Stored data

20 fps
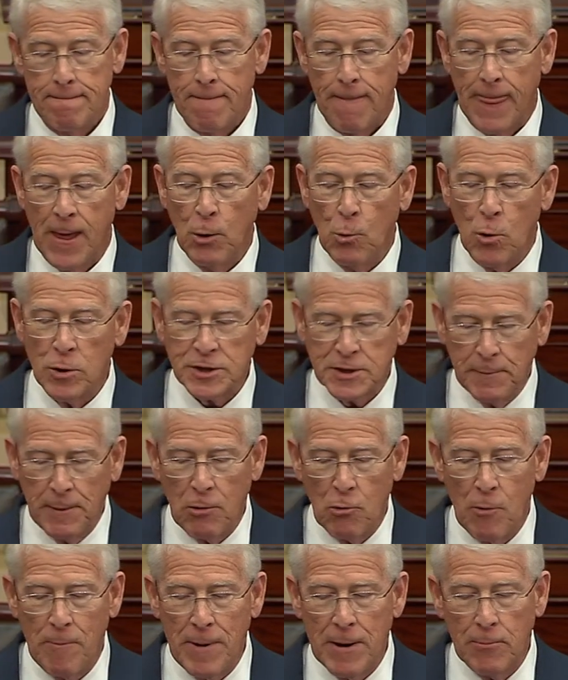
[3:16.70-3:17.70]
who wants to be
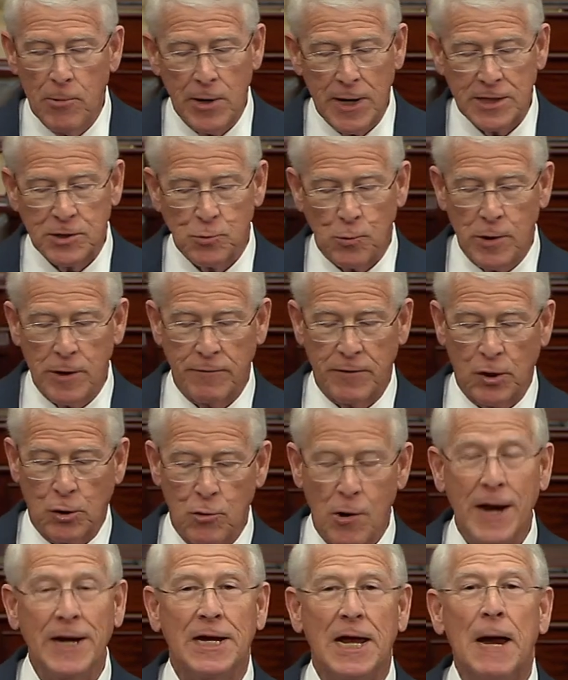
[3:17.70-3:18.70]
remembered as one of the great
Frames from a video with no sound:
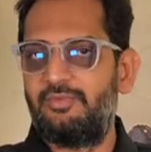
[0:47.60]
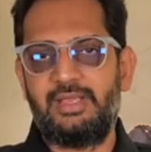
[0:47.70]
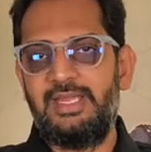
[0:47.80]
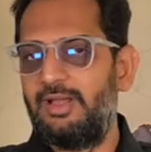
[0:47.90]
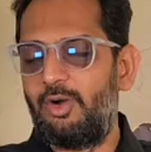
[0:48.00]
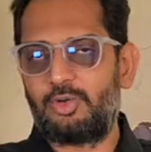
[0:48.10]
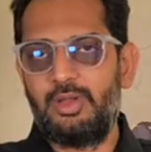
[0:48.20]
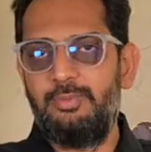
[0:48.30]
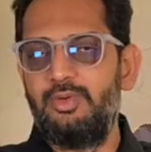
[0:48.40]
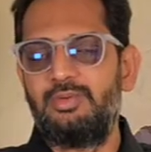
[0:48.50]
in an
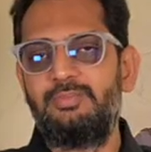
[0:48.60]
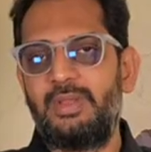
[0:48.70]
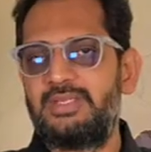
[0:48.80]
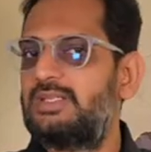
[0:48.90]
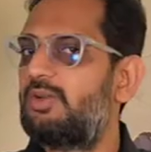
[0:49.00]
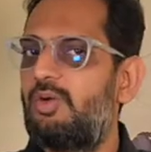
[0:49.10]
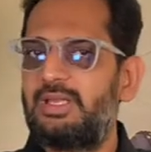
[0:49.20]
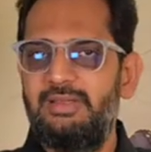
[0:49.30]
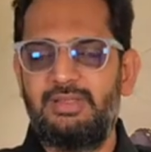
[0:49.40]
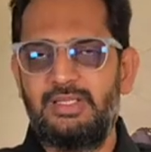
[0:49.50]
autoimmune patient or
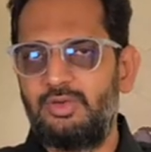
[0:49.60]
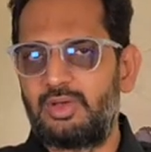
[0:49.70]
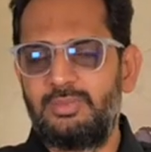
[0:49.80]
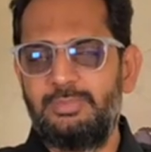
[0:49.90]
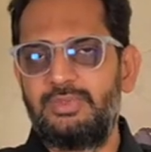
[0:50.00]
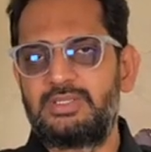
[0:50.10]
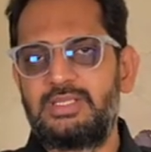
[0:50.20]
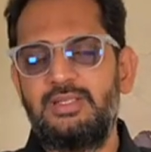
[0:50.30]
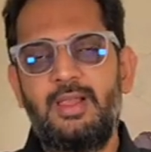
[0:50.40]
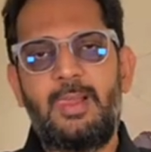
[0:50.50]
even a normal
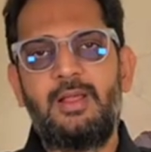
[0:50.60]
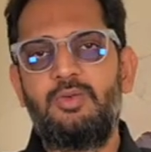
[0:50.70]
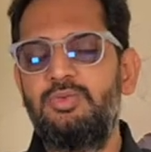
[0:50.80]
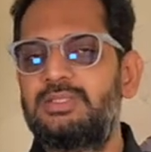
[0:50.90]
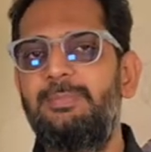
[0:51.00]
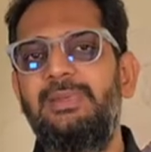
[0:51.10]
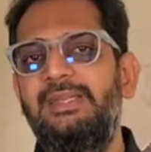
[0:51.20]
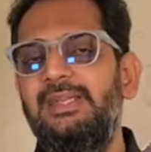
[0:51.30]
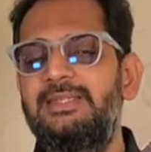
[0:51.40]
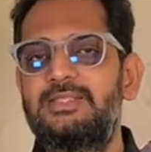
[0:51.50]
person who simply
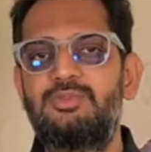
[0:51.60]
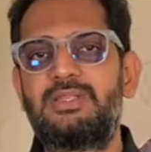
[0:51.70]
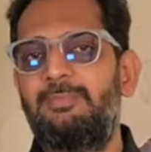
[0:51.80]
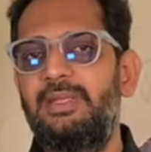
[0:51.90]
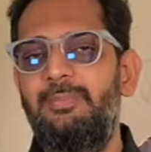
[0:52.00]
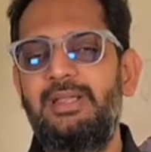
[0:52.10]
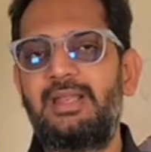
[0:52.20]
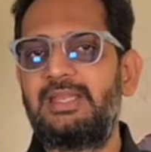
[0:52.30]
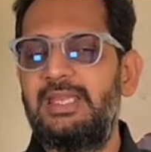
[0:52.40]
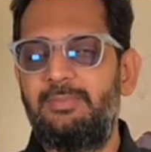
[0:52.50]
needs to supplement
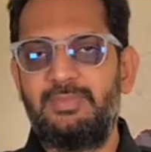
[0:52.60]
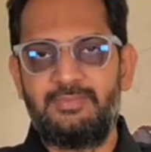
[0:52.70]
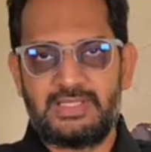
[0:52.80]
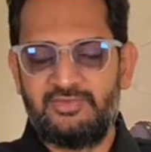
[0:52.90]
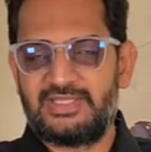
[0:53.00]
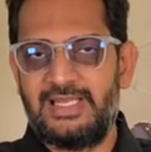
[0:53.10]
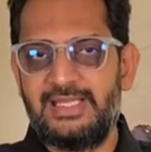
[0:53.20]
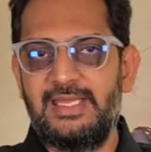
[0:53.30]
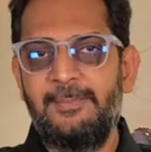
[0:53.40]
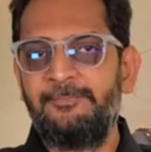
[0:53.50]
and keep themselves
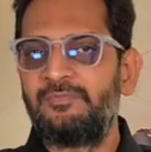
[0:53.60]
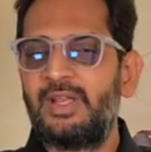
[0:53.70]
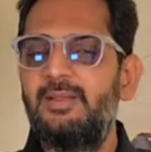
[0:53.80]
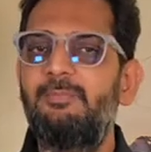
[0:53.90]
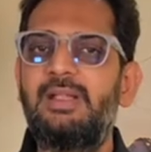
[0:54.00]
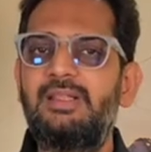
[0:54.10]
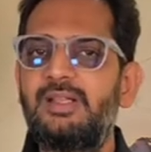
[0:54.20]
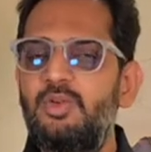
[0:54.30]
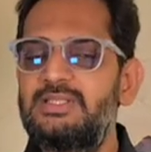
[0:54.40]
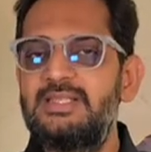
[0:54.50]
healthy. But the
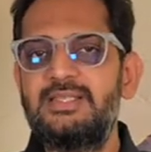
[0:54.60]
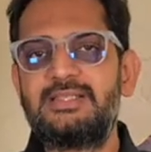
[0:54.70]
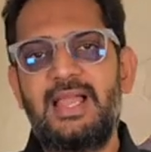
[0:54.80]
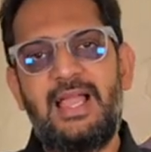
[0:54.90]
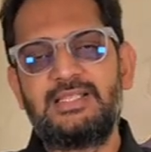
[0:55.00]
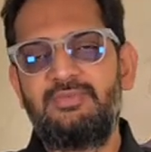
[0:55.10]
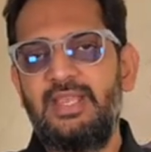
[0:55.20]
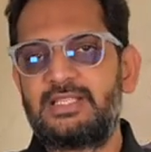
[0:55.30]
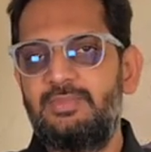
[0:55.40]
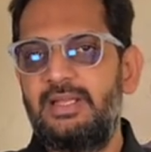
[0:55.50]
dosages, as
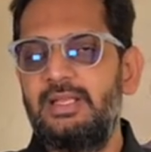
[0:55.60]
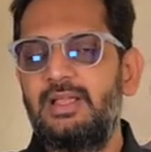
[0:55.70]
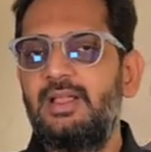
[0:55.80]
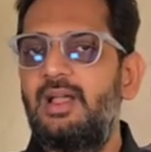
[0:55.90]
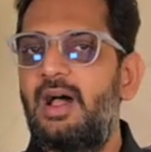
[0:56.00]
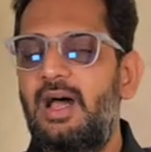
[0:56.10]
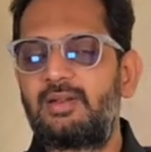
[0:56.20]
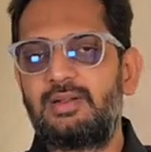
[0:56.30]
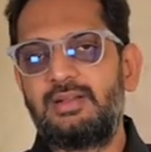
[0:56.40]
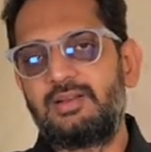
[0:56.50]
we explained,
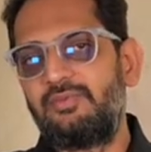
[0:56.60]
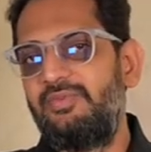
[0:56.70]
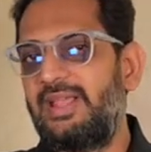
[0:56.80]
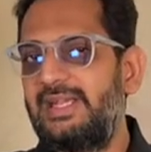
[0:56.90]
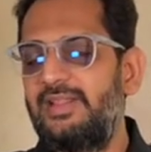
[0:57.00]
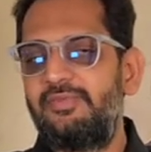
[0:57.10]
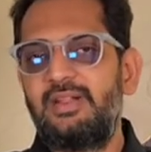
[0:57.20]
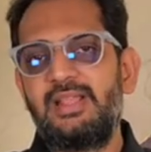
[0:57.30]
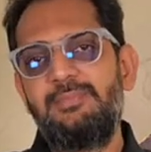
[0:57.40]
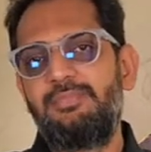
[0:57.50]
are very
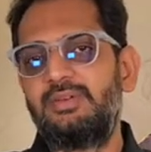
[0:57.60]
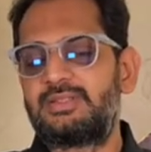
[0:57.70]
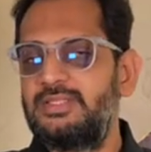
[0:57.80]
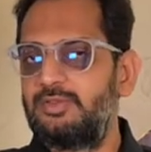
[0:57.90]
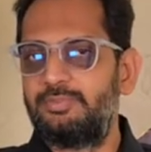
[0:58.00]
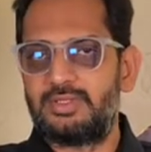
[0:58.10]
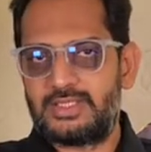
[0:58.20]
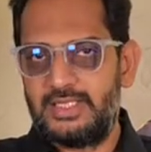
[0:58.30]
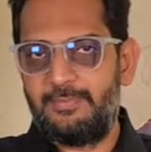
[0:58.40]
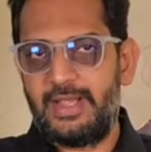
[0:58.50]
different and person to
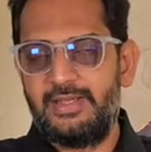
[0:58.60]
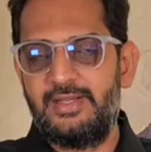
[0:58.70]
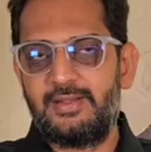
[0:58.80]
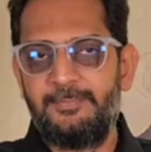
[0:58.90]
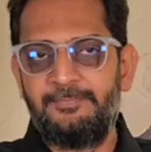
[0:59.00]
person dependent.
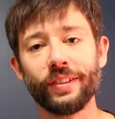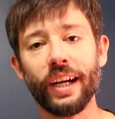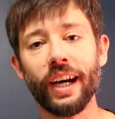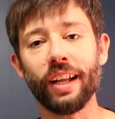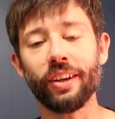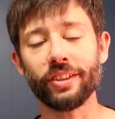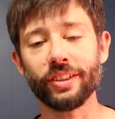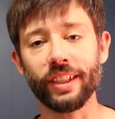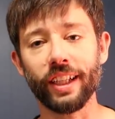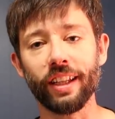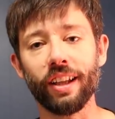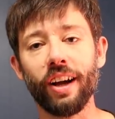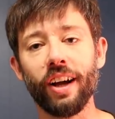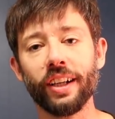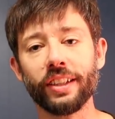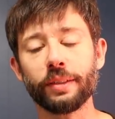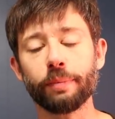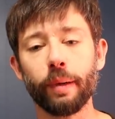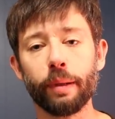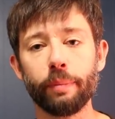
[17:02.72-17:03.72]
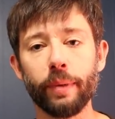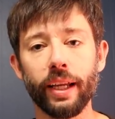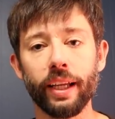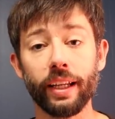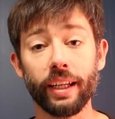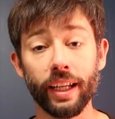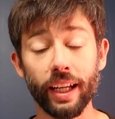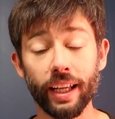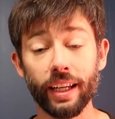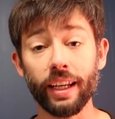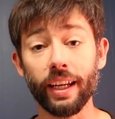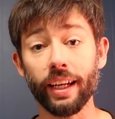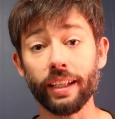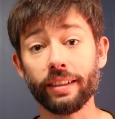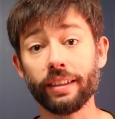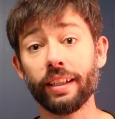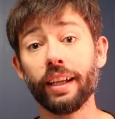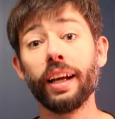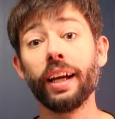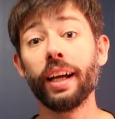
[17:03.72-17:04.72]
of dollars I lost by being an
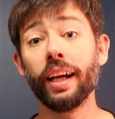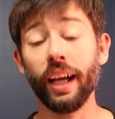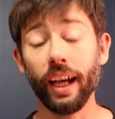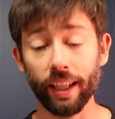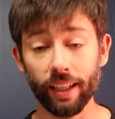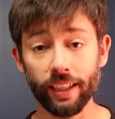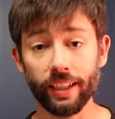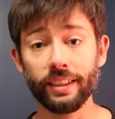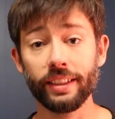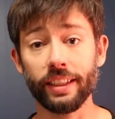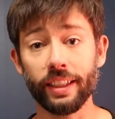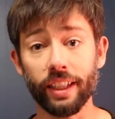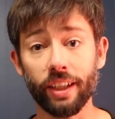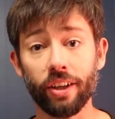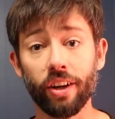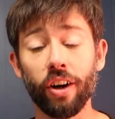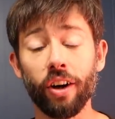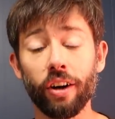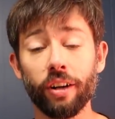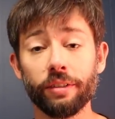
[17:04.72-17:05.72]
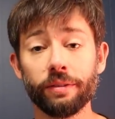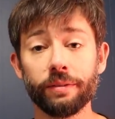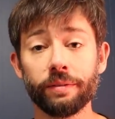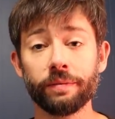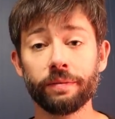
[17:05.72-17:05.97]
idiot and leasing a car.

EXERCISE INSTRUCTIONS:
Write each entry again exactly, minus any images.

ANSWER SPACE:
20 fps
[3:16.70-3:17.70]
who wants to be
[3:17.70-3:18.70]
remembered as one of the great
Frames from a video with no sound:
[0:47.60]
[0:47.70]
[0:47.80]
[0:47.90]
[0:48.00]
[0:48.10]
[0:48.20]
[0:48.30]
[0:48.40]
[0:48.50]
in an
[0:48.60]
[0:48.70]
[0:48.80]
[0:48.90]
[0:49.00]
[0:49.10]
[0:49.20]
[0:49.30]
[0:49.40]
[0:49.50]
autoimmune patient or
[0:49.60]
[0:49.70]
[0:49.80]
[0:49.90]
[0:50.00]
[0:50.10]
[0:50.20]
[0:50.30]
[0:50.40]
[0:50.50]
even a normal
[0:50.60]
[0:50.70]
[0:50.80]
[0:50.90]
[0:51.00]
[0:51.10]
[0:51.20]
[0:51.30]
[0:51.40]
[0:51.50]
person who simply
[0:51.60]
[0:51.70]
[0:51.80]
[0:51.90]
[0:52.00]
[0:52.10]
[0:52.20]
[0:52.30]
[0:52.40]
[0:52.50]
needs to supplement
[0:52.60]
[0:52.70]
[0:52.80]
[0:52.90]
[0:53.00]
[0:53.10]
[0:53.20]
[0:53.30]
[0:53.40]
[0:53.50]
and keep themselves
[0:53.60]
[0:53.70]
[0:53.80]
[0:53.90]
[0:54.00]
[0:54.10]
[0:54.20]
[0:54.30]
[0:54.40]
[0:54.50]
healthy. But the
[0:54.60]
[0:54.70]
[0:54.80]
[0:54.90]
[0:55.00]
[0:55.10]
[0:55.20]
[0:55.30]
[0:55.40]
[0:55.50]
dosages, as
[0:55.60]
[0:55.70]
[0:55.80]
[0:55.90]
[0:56.00]
[0:56.10]
[0:56.20]
[0:56.30]
[0:56.40]
[0:56.50]
we explained,
[0:56.60]
[0:56.70]
[0:56.80]
[0:56.90]
[0:57.00]
[0:57.10]
[0:57.20]
[0:57.30]
[0:57.40]
[0:57.50]
are very
[0:57.60]
[0:57.70]
[0:57.80]
[0:57.90]
[0:58.00]
[0:58.10]
[0:58.20]
[0:58.30]
[0:58.40]
[0:58.50]
different and person to
[0:58.60]
[0:58.70]
[0:58.80]
[0:58.90]
[0:59.00]
person dependent.
[17:02.72-17:03.72]
[17:03.72-17:04.72]
of dollars I lost by being an
[17:04.72-17:05.72]
[17:05.72-17:05.97]
idiot and leasing a car.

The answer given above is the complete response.